**PROBLEM REQUIREMENTS:** Copy out each line containing "frames" from the entries below.

**DATASET:**
*** Begin section ***

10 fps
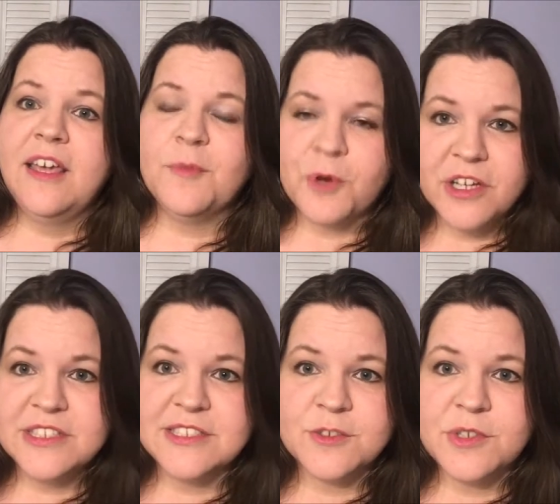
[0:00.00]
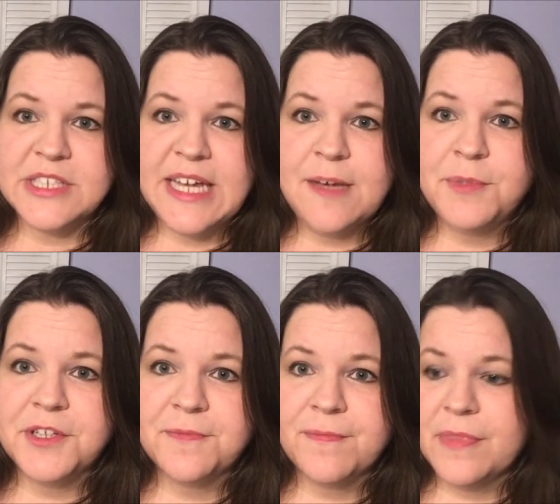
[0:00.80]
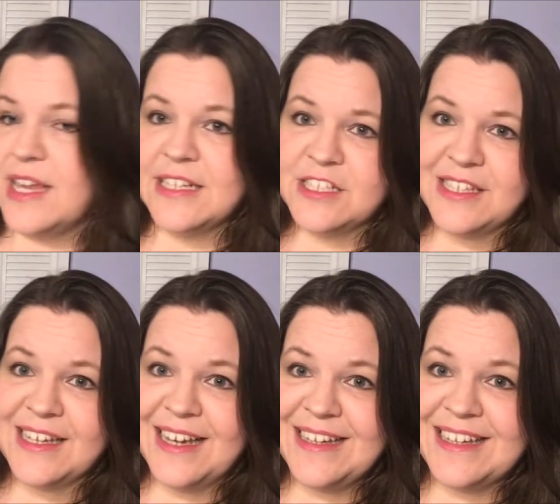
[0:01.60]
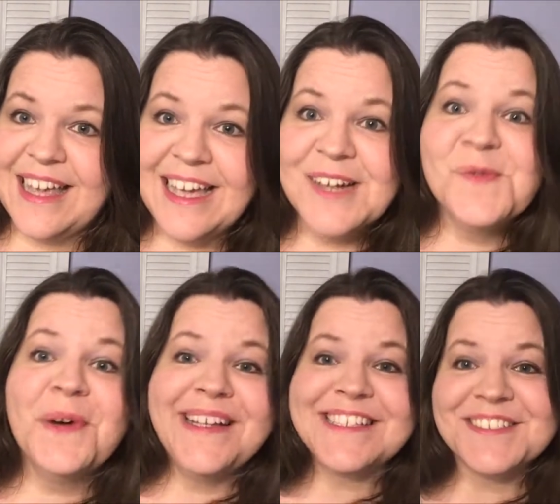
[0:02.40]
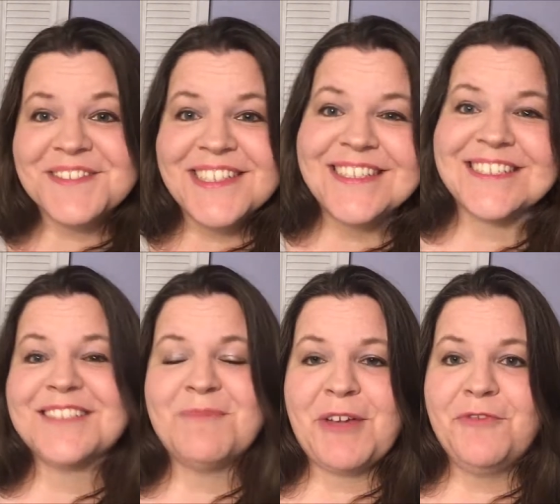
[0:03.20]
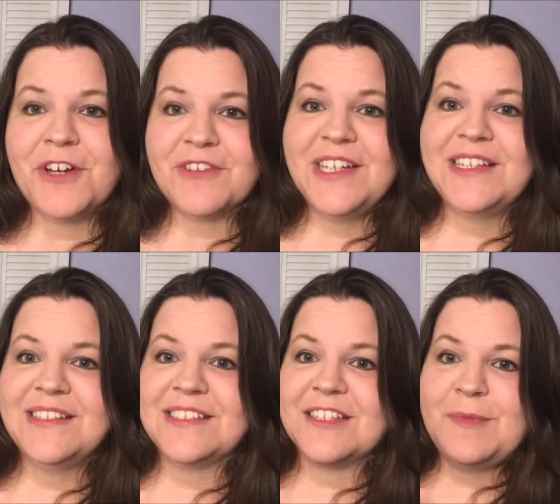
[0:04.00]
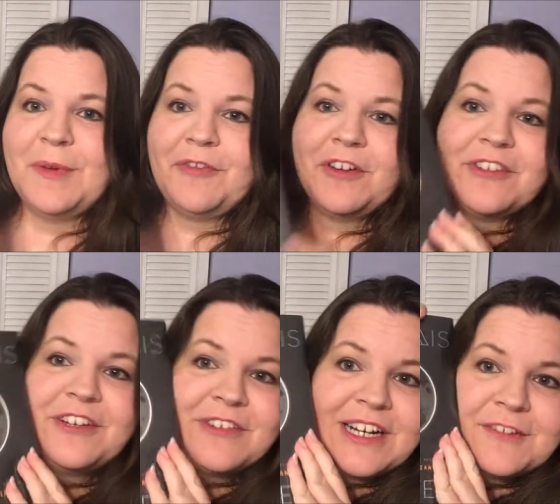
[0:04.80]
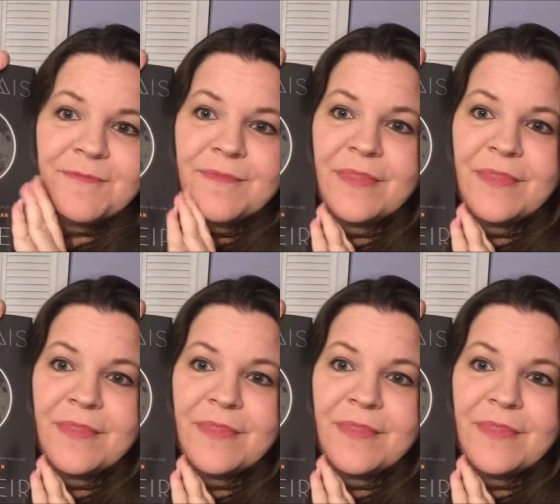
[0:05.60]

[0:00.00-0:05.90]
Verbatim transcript: It probably isn't going to happen. The next thing I can't wait to read, this is my fun read. This is going to be my fun read. Ready?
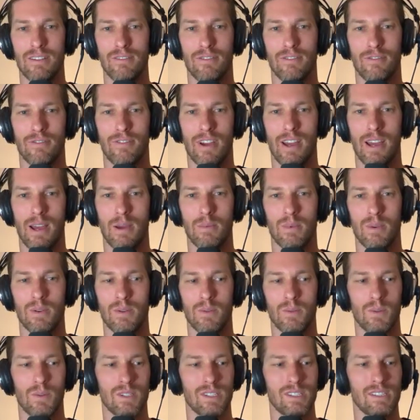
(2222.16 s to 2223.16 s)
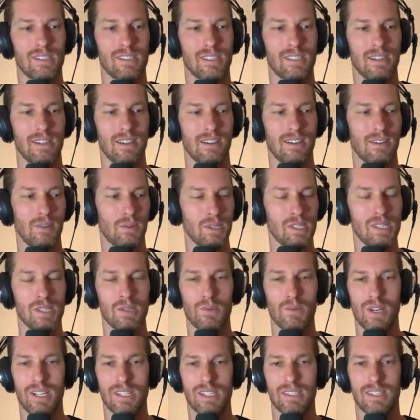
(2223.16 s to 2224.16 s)
of Feb. What's uh, what's
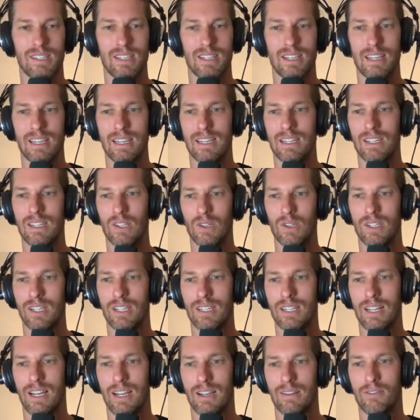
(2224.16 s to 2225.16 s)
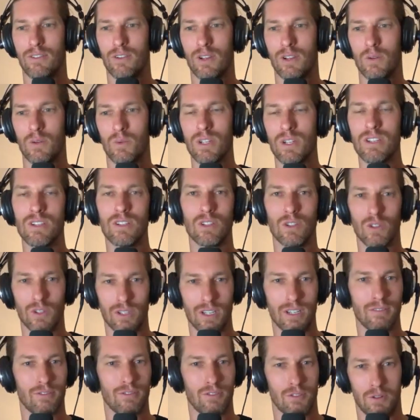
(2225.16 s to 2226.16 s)
the rest of the year looking like for you? What are you
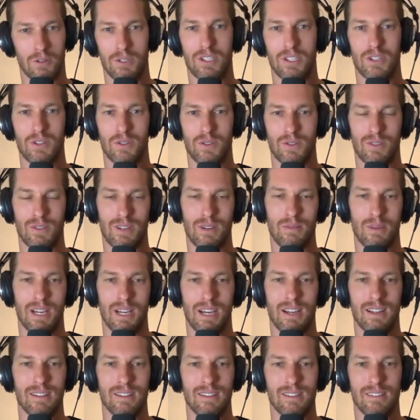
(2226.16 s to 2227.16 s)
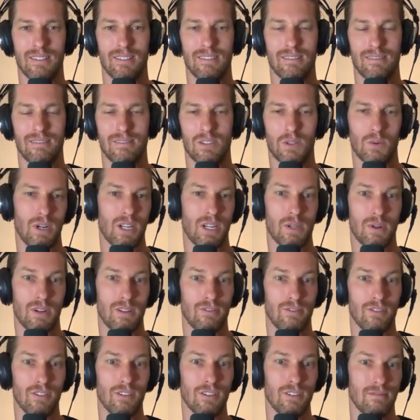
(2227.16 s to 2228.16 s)
looking forward to about
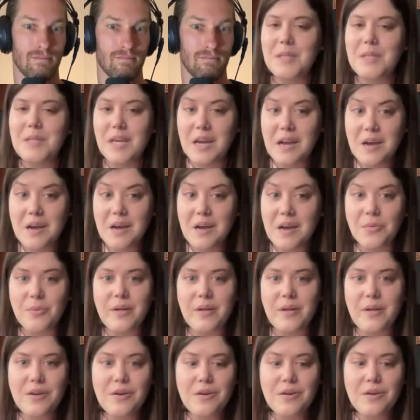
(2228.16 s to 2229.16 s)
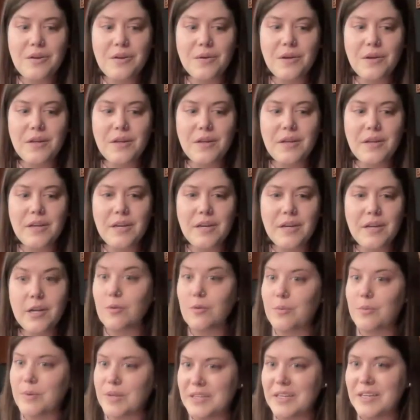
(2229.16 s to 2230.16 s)
2024? Yeah, we are
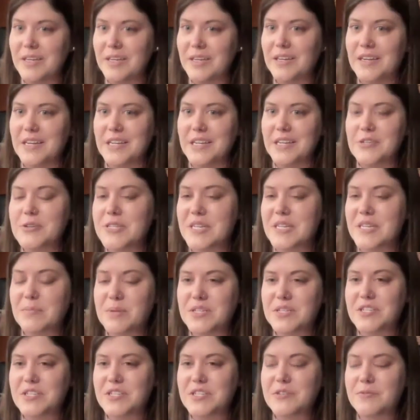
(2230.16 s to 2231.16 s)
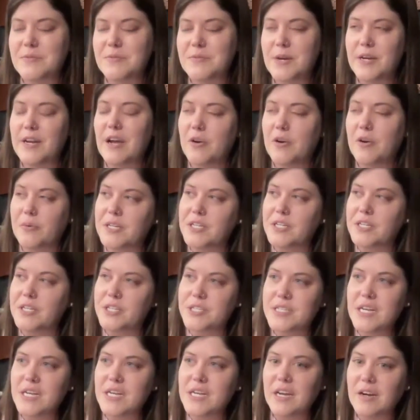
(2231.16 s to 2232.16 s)
in a really interesting position right now. We
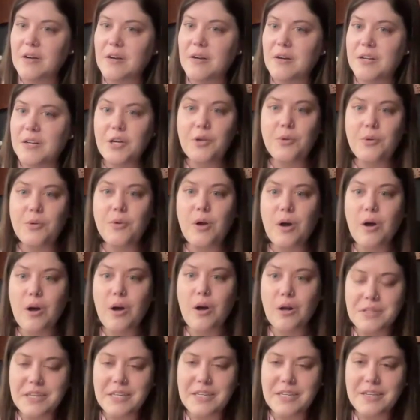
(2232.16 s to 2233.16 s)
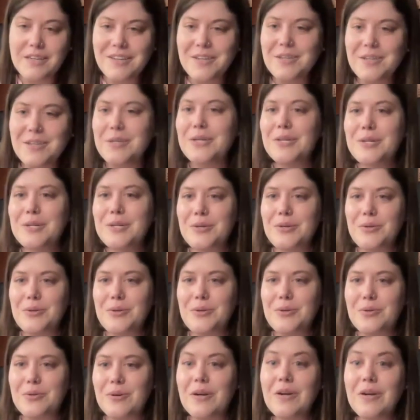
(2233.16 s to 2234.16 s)
just hired on a new colleague
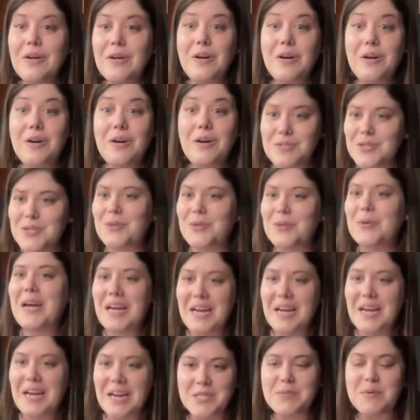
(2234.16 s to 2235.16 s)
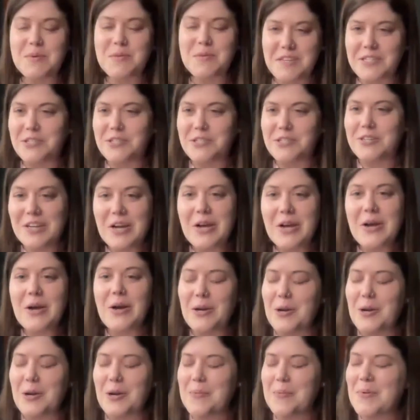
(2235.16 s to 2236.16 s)
who also has been featured
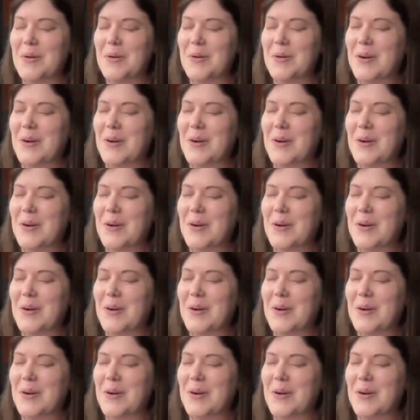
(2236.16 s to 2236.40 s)
on your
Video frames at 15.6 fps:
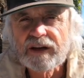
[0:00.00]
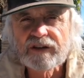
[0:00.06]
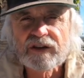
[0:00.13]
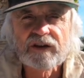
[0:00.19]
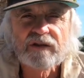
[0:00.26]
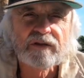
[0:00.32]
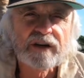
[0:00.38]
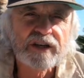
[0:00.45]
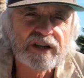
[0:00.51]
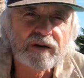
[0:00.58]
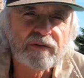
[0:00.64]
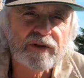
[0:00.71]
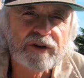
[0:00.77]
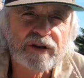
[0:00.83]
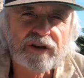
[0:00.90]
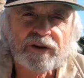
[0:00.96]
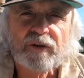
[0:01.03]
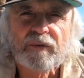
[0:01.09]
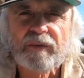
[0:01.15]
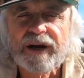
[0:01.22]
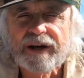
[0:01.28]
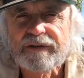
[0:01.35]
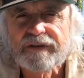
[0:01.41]
and then you end up with your little
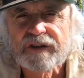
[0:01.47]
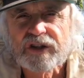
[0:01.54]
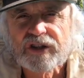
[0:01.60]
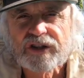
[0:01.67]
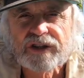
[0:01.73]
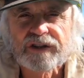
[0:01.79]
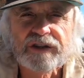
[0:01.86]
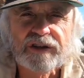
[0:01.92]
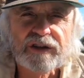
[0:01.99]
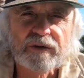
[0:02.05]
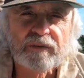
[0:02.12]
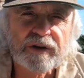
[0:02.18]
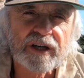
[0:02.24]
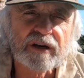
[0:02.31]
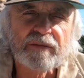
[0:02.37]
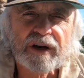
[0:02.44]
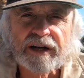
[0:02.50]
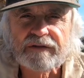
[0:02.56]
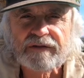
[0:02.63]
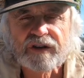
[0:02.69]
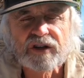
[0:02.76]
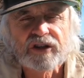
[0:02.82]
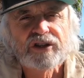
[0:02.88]
bait fish, and then your bigger bait
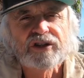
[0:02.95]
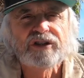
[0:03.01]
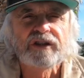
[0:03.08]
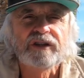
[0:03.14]
fish,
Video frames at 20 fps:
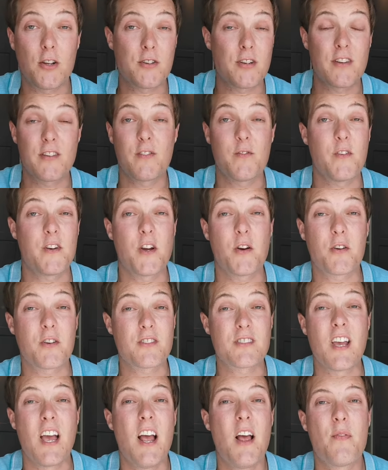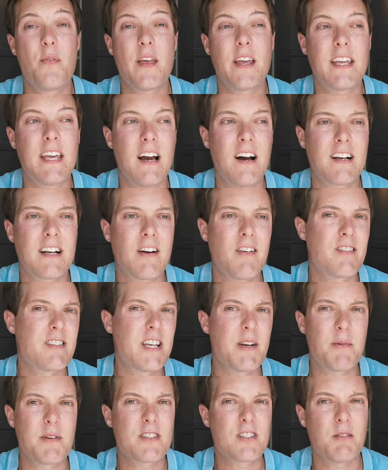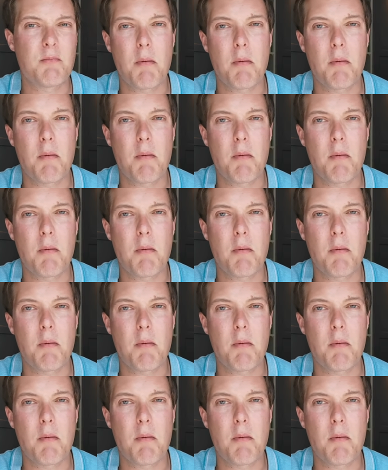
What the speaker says: included in this video because they can't guarantee when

*** End section ***

**RESPONSE TO THE EXERCISE:**
Video frames at 15.6 fps:
Video frames at 20 fps:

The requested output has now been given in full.